* **Records from a collection**
>>>
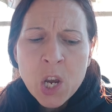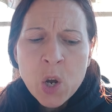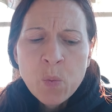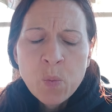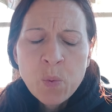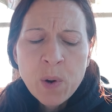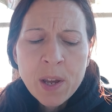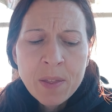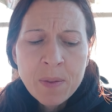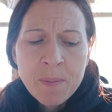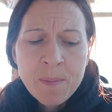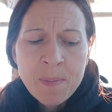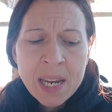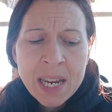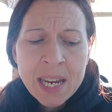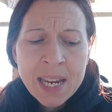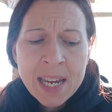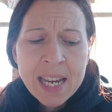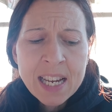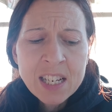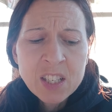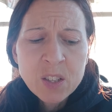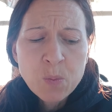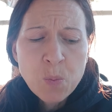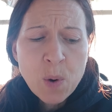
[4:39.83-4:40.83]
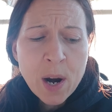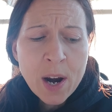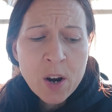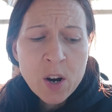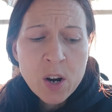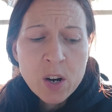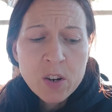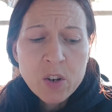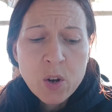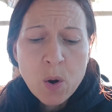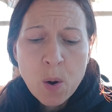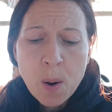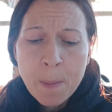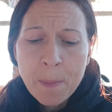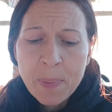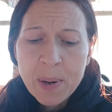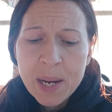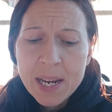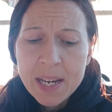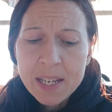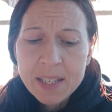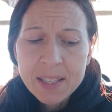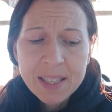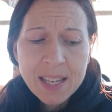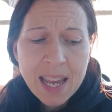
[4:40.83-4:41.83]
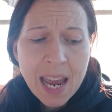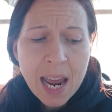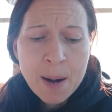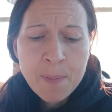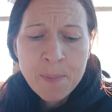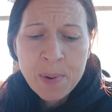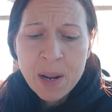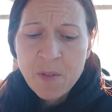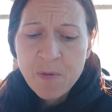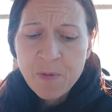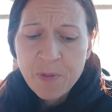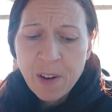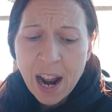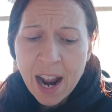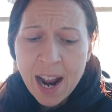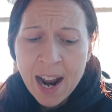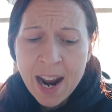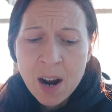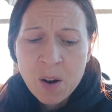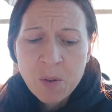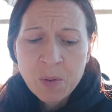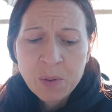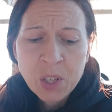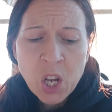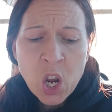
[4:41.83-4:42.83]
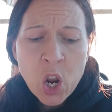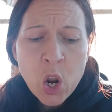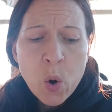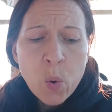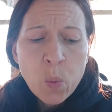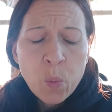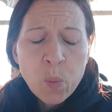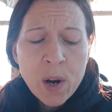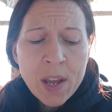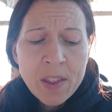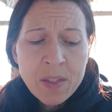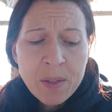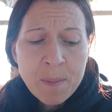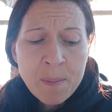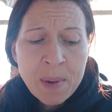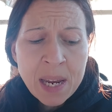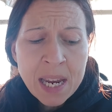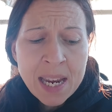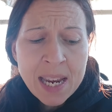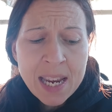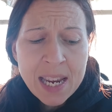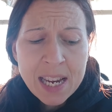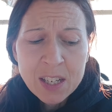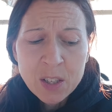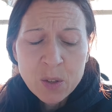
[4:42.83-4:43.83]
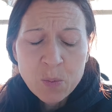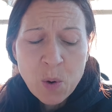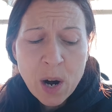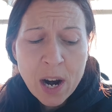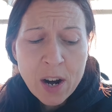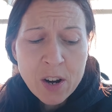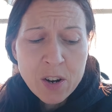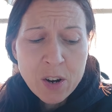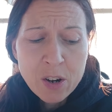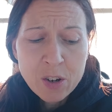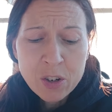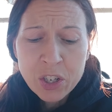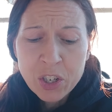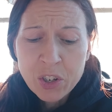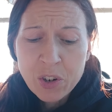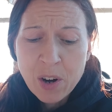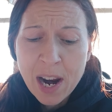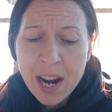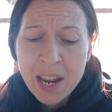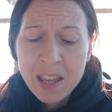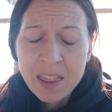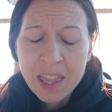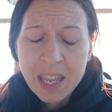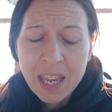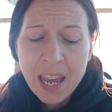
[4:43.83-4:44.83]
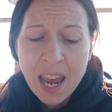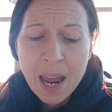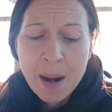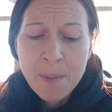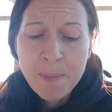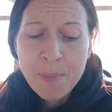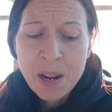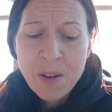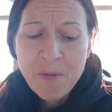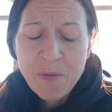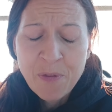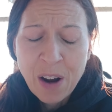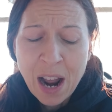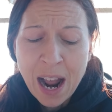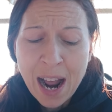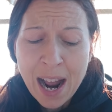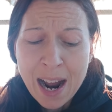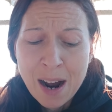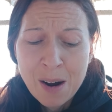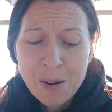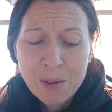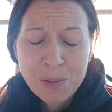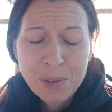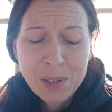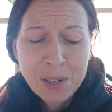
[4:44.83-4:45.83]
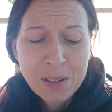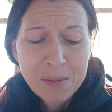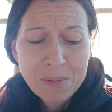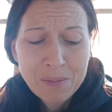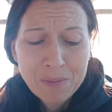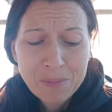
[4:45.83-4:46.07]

With me is where your peace can be found. With me is where your strength can be found.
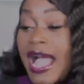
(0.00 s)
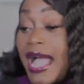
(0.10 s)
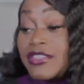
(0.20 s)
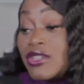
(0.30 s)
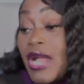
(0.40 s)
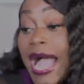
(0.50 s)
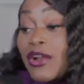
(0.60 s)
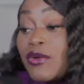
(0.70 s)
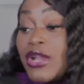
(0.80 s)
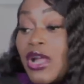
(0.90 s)
You know, I
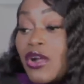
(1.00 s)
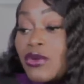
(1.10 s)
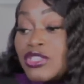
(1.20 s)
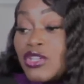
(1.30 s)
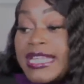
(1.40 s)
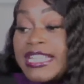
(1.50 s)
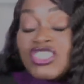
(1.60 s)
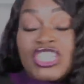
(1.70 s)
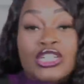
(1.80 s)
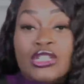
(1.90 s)
don't know. You know, is
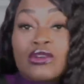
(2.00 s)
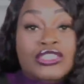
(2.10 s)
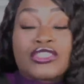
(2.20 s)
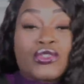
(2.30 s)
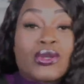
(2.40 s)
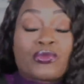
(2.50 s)
she closer to North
<<<
* **WORK TO COMPLETE**
When you print the entries, keep every line exactly as it is and drop the pictures.

* **RESPONSE BOX**
[4:39.83-4:40.83]
[4:40.83-4:41.83]
[4:41.83-4:42.83]
[4:42.83-4:43.83]
[4:43.83-4:44.83]
[4:44.83-4:45.83]
[4:45.83-4:46.07]

With me is where your peace can be found. With me is where your strength can be found.
(0.00 s)
(0.10 s)
(0.20 s)
(0.30 s)
(0.40 s)
(0.50 s)
(0.60 s)
(0.70 s)
(0.80 s)
(0.90 s)
You know, I
(1.00 s)
(1.10 s)
(1.20 s)
(1.30 s)
(1.40 s)
(1.50 s)
(1.60 s)
(1.70 s)
(1.80 s)
(1.90 s)
don't know. You know, is
(2.00 s)
(2.10 s)
(2.20 s)
(2.30 s)
(2.40 s)
(2.50 s)
she closer to North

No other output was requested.